Excerpted from Wilma’s personal journal which she wrote in September 2002 and May 2019, and supplemented with materials from her high school scrapbooks. My additions are in [brackets].
I graduated from R.A. Long High School in June 1948 [with an average grade of “C”]. That year, Longview was hit with a terrible flood. The place where we were to have our Senior Sneak Day was covered with about three feet of water. The day we were to have our Senior Assembly, school was closed and all able-bodied students were put to work filling sandbags on the dike. The river was well above flood stage. We were lucky to have commencement.
[The remainder of this information is gleaned from Wilma’s high school scrap books.]
From her graduation events program, she writes that her baccalaureate on May 30 covered “a very moving topic. It makes one stop and think that there is a great deal ahead of us to conquer”. It is interesting to note that for the practice on May 28, seating was segregated, with boys taking seats in the Sophomore section, and girls in the Senior section.

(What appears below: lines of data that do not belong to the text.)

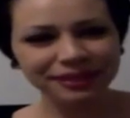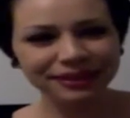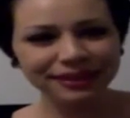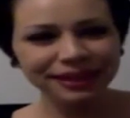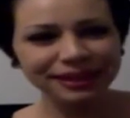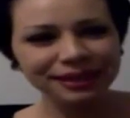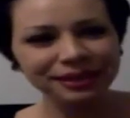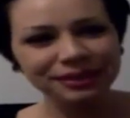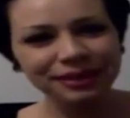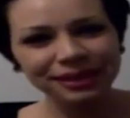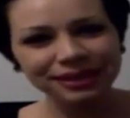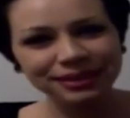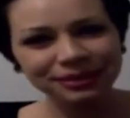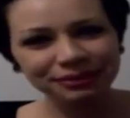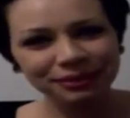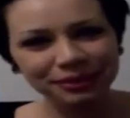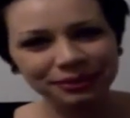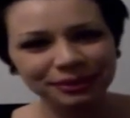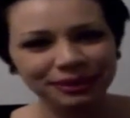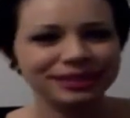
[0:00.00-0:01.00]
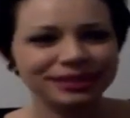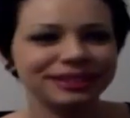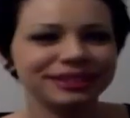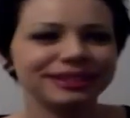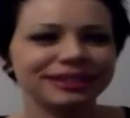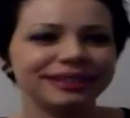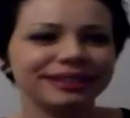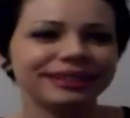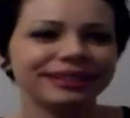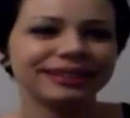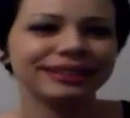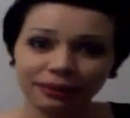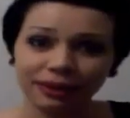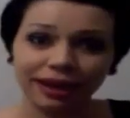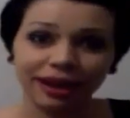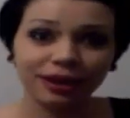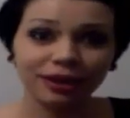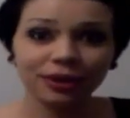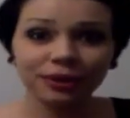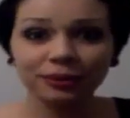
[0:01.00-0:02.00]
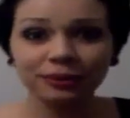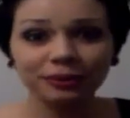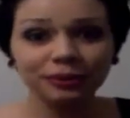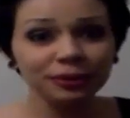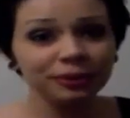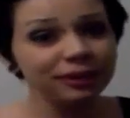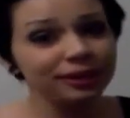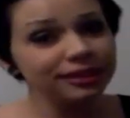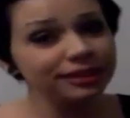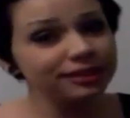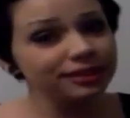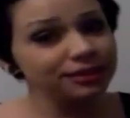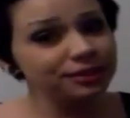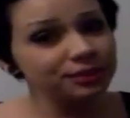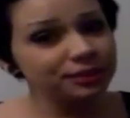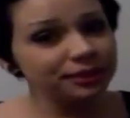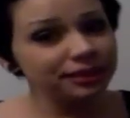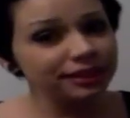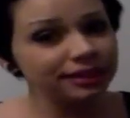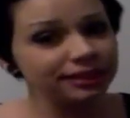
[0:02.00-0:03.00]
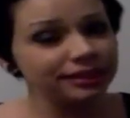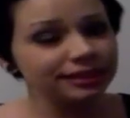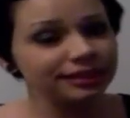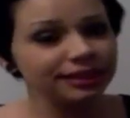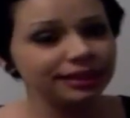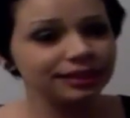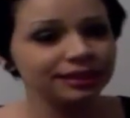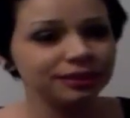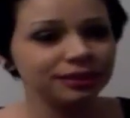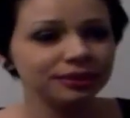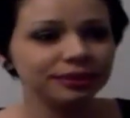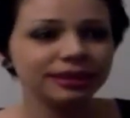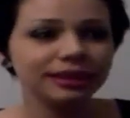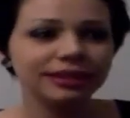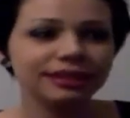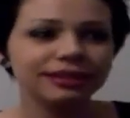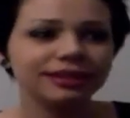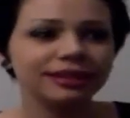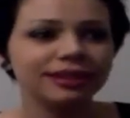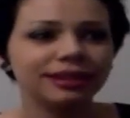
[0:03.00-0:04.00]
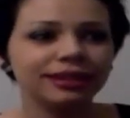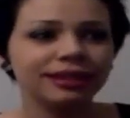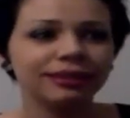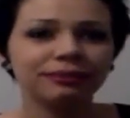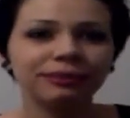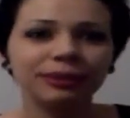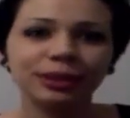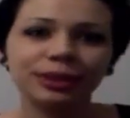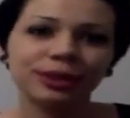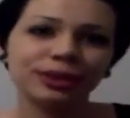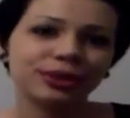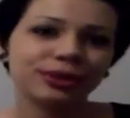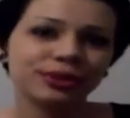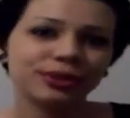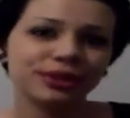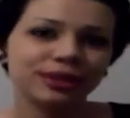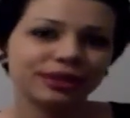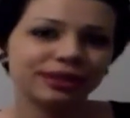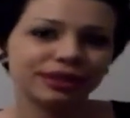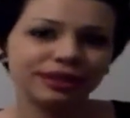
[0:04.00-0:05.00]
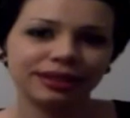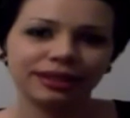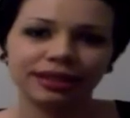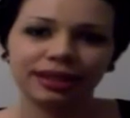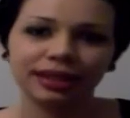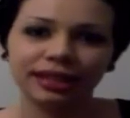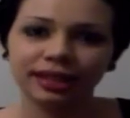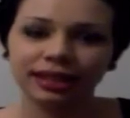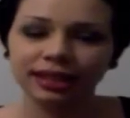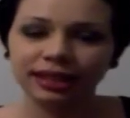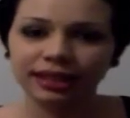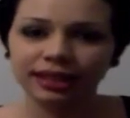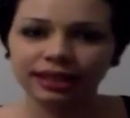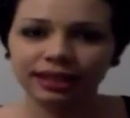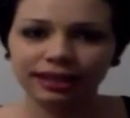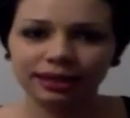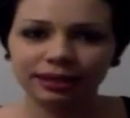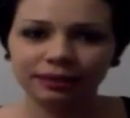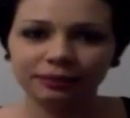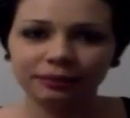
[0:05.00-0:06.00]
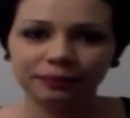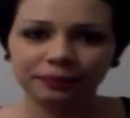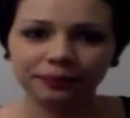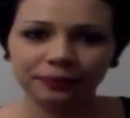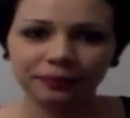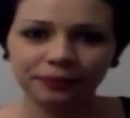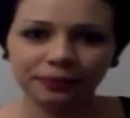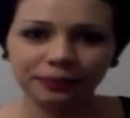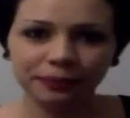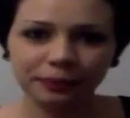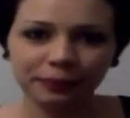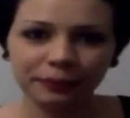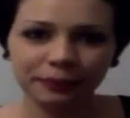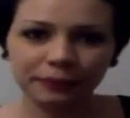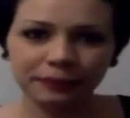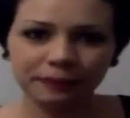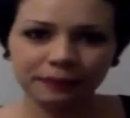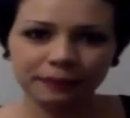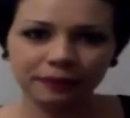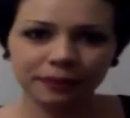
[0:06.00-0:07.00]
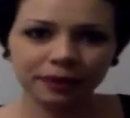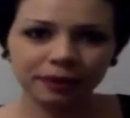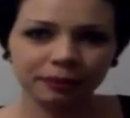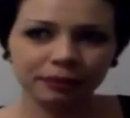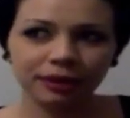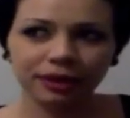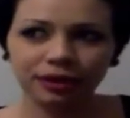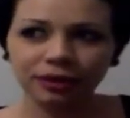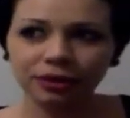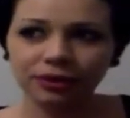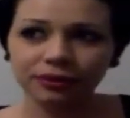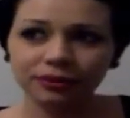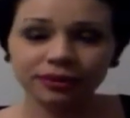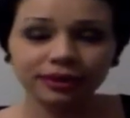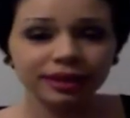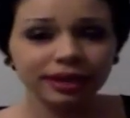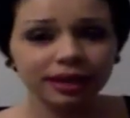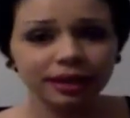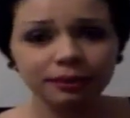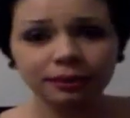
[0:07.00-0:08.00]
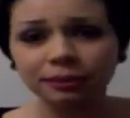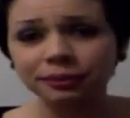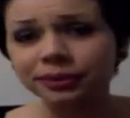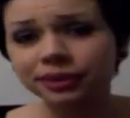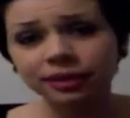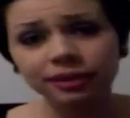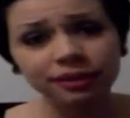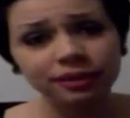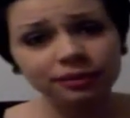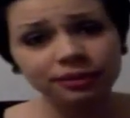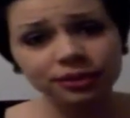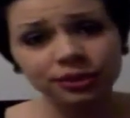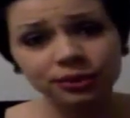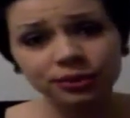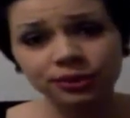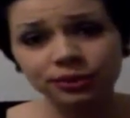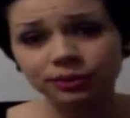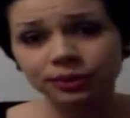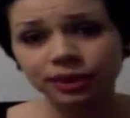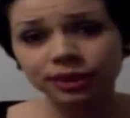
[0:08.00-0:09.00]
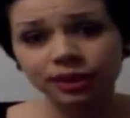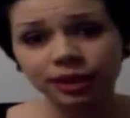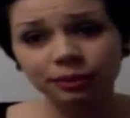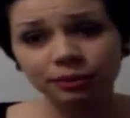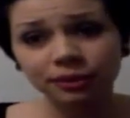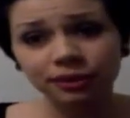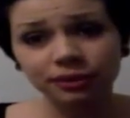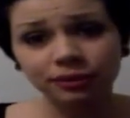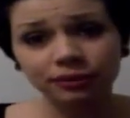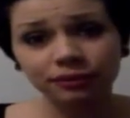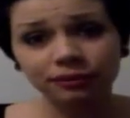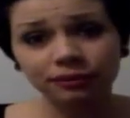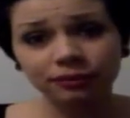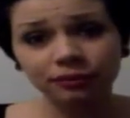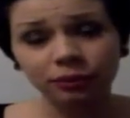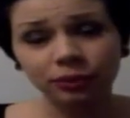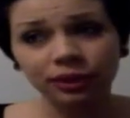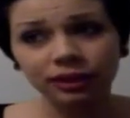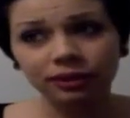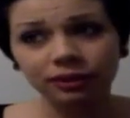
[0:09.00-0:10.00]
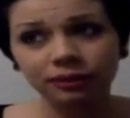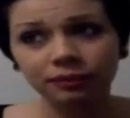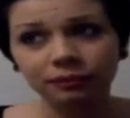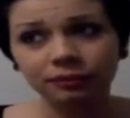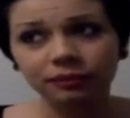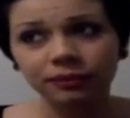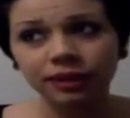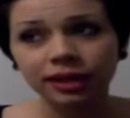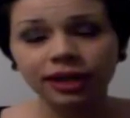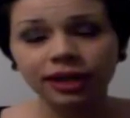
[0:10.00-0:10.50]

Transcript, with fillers: Thank you guys for watching. Anyway, I hope you guys enjoyed this. I know that it's not very interesting, um, but hopefully I'm going to do a couple of, well,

She received instructions for commencement and practice, of which there were two sessions on June 1 and 2. “When you receive your diplomas, say “Thank You”. Seniors are to leave the school grounds as soon as commencement practice is over.
Of the actual commencement ceremony, she writes: “a very beautiful pageant, telling of the progress that R.A. Long [School] has made.” The pageant was a history of the Longview schools to commemorate the silver anniversary of the city school system, and was inspired by the dedication speech delivered by R.A. Long when the school opened in 1929 and replaced the traditional commencement program.
There were 208 students in her graduating class. Her class colors were red and black, graduation robes were wine and white. Wilma kept her tassel, foregoing the 25 cent refund for its return.
Her prom was held on April 17 in the cafeteria. Music was provided by the Knights of Rhythm, (which she notes as her favorite band) and punch and cookies were served.
The theme of the Senior Girls Breakfast was “We Face Tomorrow”. It was hosted by the Longview Business and Professional Women’s Club at the Hotel Monticello on May 2 at 8:30 AM. The young ladies were told that “it was a challenge to all to keep their perspective as they face the tomorrow. All should develop a philosophy by which they can live and work, and should have a better understanding of the world problems. The facts one learns in school are not so essential as the experiences of living and working together, of becoming tolerant and doing away with prejudices.”
The All-Church Senior Banquet was held on May 26 at 6:30 PM at First Christian Church. According to tradition, mothers of the graduating students in the churches assist in the dining room and kitchen for this event. [I did not see anyone from Wilma’s family listed.]